(Exercise goal)
Pictures stay out of the copy. Retype exactly the lines below from the one with "[00:00:00.00 to 00:00:01.00]" through the one with "Lip reading: obviously".
(Source information Opens)
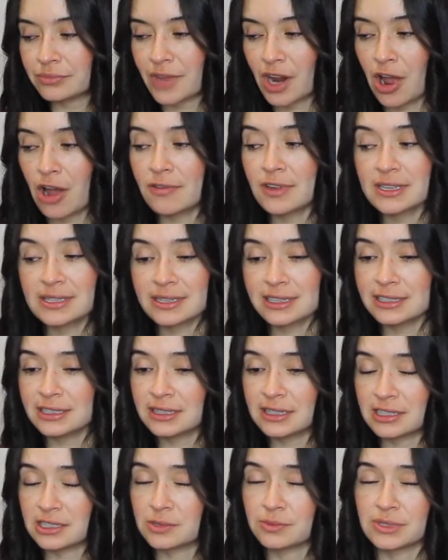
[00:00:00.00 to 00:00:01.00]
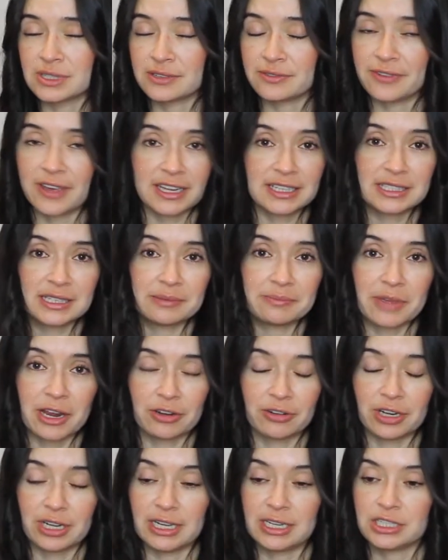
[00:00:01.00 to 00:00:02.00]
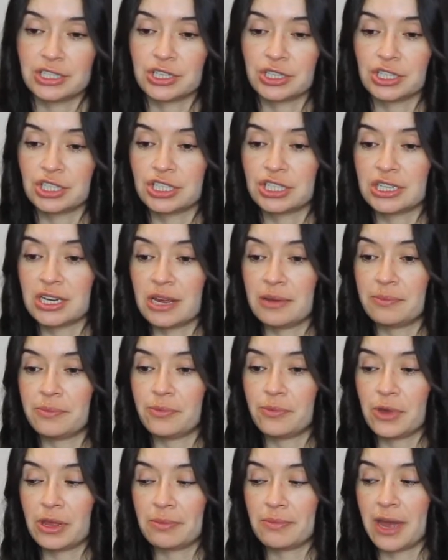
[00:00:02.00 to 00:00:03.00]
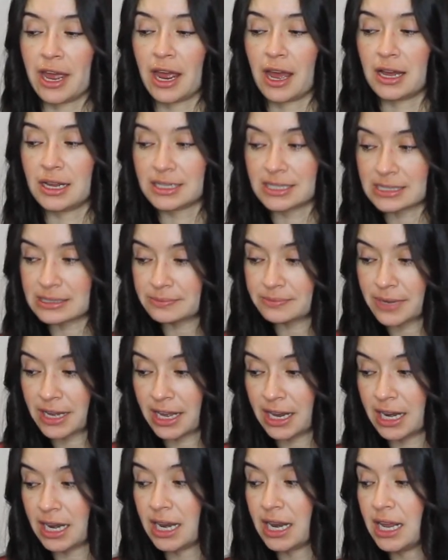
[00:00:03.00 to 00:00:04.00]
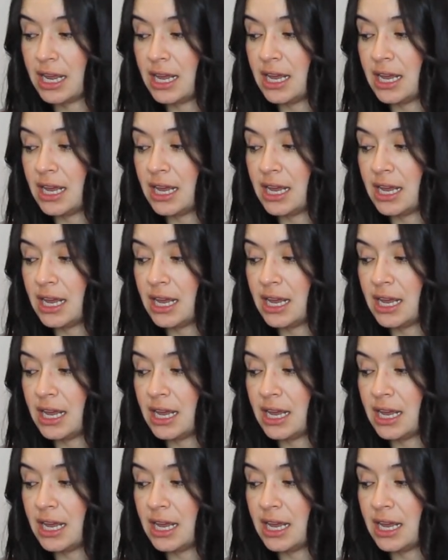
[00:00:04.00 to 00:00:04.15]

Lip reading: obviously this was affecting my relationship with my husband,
(Source information Closes)
(Source information Opens)
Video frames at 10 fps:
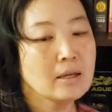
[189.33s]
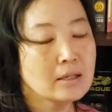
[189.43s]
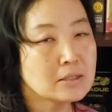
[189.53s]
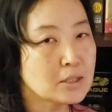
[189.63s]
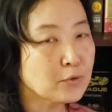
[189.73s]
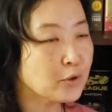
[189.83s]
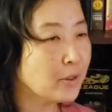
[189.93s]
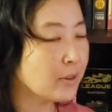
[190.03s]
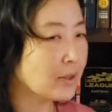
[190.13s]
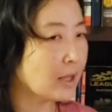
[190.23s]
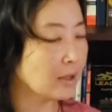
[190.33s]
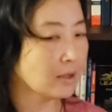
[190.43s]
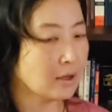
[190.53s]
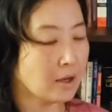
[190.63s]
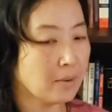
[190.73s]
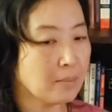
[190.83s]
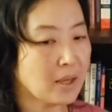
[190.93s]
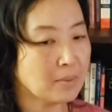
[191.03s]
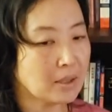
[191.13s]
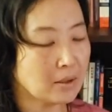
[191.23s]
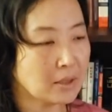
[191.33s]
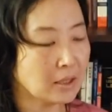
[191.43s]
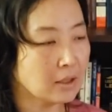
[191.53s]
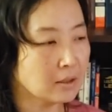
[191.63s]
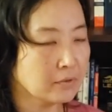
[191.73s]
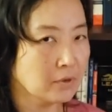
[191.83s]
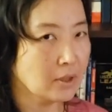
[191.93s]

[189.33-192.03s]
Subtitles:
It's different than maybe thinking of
(Source information Closes)
(Result for this task)
[00:00:00.00 to 00:00:01.00]
[00:00:01.00 to 00:00:02.00]
[00:00:02.00 to 00:00:03.00]
[00:00:03.00 to 00:00:04.00]
[00:00:04.00 to 00:00:04.15]

Lip reading: obviously this was affecting my relationship with my husband,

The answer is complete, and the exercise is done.